Happy. Graduates from Madrasa Early Childhood Development Institute jubilate during the institution’s third graduation ceremony in Mengo, Kampala, yesterday. PHOTO BY ABUBAKER LUBOWA 

By PATIENCE AHIMBISIBWE

KAMPALA. Madrasa Early Childhood Development Institute graduates yesterday asked government to set a salary scale for pre-primary teachers and caregivers.
This was during the institution’s third graduation ceremony in Mengo, a Kampala suburb, which saw at least 90 students receive certificates in early childhood development. Madrasa Early childhood is a programme of the Aga Khan Foundation.
“We started off timidly for various reasons like difference in age, some had been out of school for some time, we had forgotten how to handle a pen, let alone catch up with the dictation speed. Nevertheless, we overcame our fears… We implore the Ministry of Education [and Sports] to set a standard salary scale for pre-primary teachers and caregivers,” 60-year Edith Kigongo spoke on behalf of her graduates.
Mr George Mutekanga, assistant Commissioner in-charge of Private Schools, acknowledged the roles pre-school teachers play but said it is currently managed by private investors and until government expands its services to the section, it will be difficult to include them on government payroll.

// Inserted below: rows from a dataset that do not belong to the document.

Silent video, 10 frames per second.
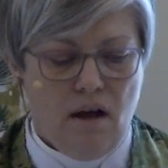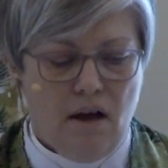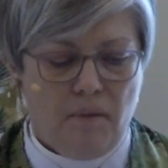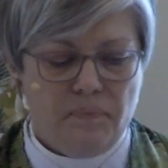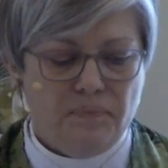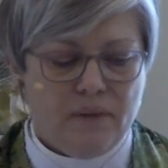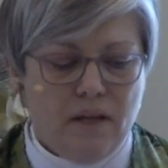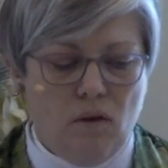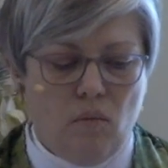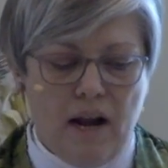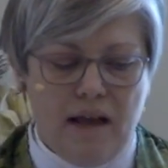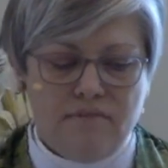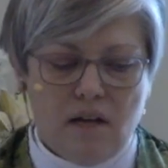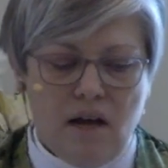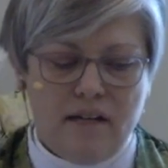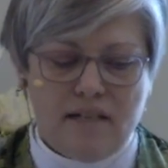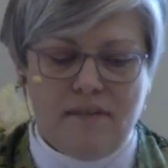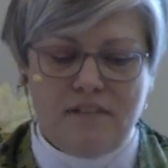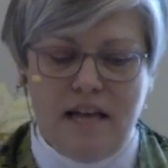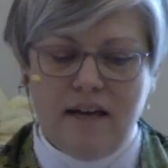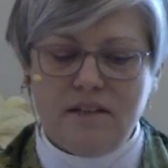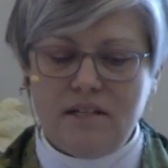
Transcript: Um, what I've done is I've taken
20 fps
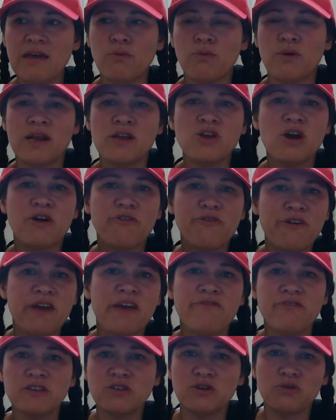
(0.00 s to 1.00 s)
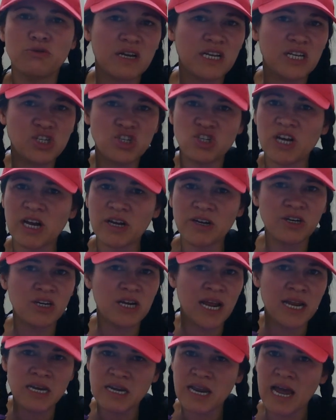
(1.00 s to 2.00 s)
when your faith is already shattered
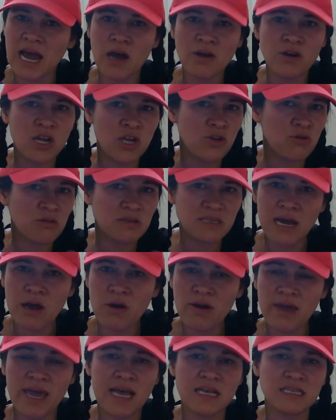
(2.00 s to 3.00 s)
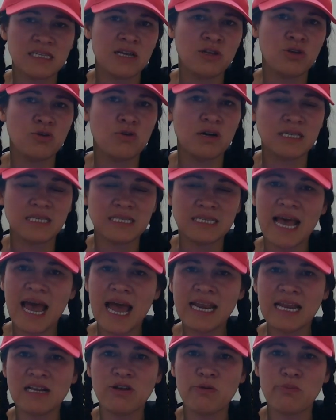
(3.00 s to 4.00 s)
and down, and you're downcast and you are
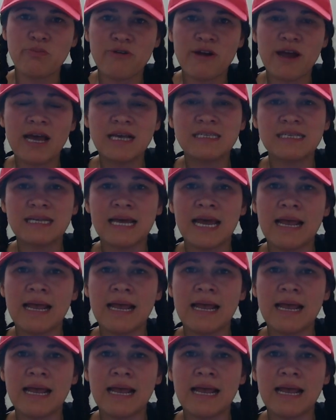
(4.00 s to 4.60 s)
sad and depressed.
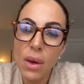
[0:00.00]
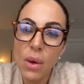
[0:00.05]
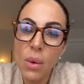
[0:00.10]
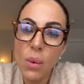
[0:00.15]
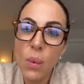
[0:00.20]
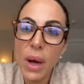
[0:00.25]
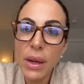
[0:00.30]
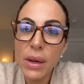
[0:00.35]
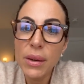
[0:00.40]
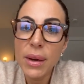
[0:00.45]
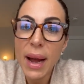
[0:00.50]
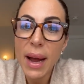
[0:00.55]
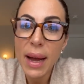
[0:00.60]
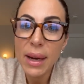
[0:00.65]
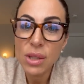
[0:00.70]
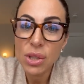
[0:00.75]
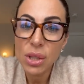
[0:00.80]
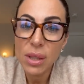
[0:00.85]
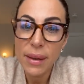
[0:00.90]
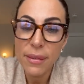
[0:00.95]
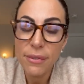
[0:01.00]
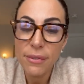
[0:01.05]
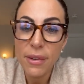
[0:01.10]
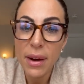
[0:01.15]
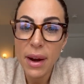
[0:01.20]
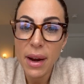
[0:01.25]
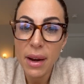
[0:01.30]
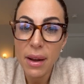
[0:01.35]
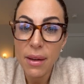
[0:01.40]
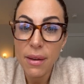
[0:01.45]
What you're actually
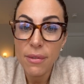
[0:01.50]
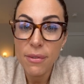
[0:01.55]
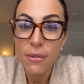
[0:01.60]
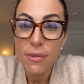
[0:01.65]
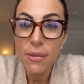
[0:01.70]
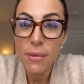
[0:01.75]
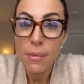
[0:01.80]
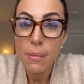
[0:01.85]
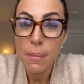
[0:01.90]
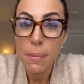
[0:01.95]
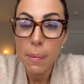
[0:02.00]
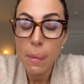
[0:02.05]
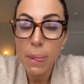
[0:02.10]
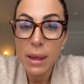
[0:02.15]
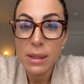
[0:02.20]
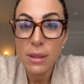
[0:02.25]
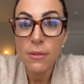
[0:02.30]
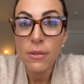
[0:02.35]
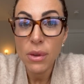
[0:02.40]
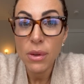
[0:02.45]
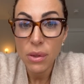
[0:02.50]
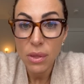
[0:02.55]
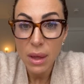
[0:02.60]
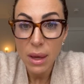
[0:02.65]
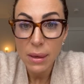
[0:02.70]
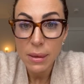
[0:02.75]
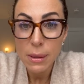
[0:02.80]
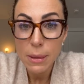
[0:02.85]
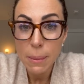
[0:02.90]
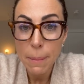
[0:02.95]
afraid of is a few
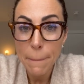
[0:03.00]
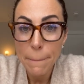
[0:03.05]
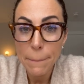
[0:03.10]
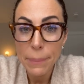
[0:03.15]
things.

“It is an issue we all recognise. As government, we have asked all schools to have nursery schools. We are negotiating on how to handle it in government-aided primary schools. For now, parents must take responsibility of their children up to nursery school level. We have been having a debate of a salary wage as a country and the process is still ongoing. This is the time to also discuss the caregivers and nursery teachers as key people in a child’s development,” Mr Mutekanga said.
Mr Shiraz Alibhai, Madrasa regional committee vice chairperson, said they have trained 3,000 pre-school teachers in the last 25 years, who have supported more than 70,000 children. He added that when you train children in their early years, it unlocks their opportunities and encouraged parents to prioritise early childhood development.
Mr Daoud Esmail, chairman National Board asked the graduands to use the skills they have acquired to open the children’s minds so that they may learn and follow their dreams as they grow.
The chairman board of governors, Dr Hasib Takuba Kabuye, applauded the institute for expanding its services from offering certificates to now diplomas in early childhood development.
Mr Gaham Wood, the CEO, said: “We strongly believe that if the children have a strong foundation, they will have the power to cause massive social and economic changes needed for Uganda. We needed to be supported by well-trained caregivers which we are doing at Madrasa Institute.”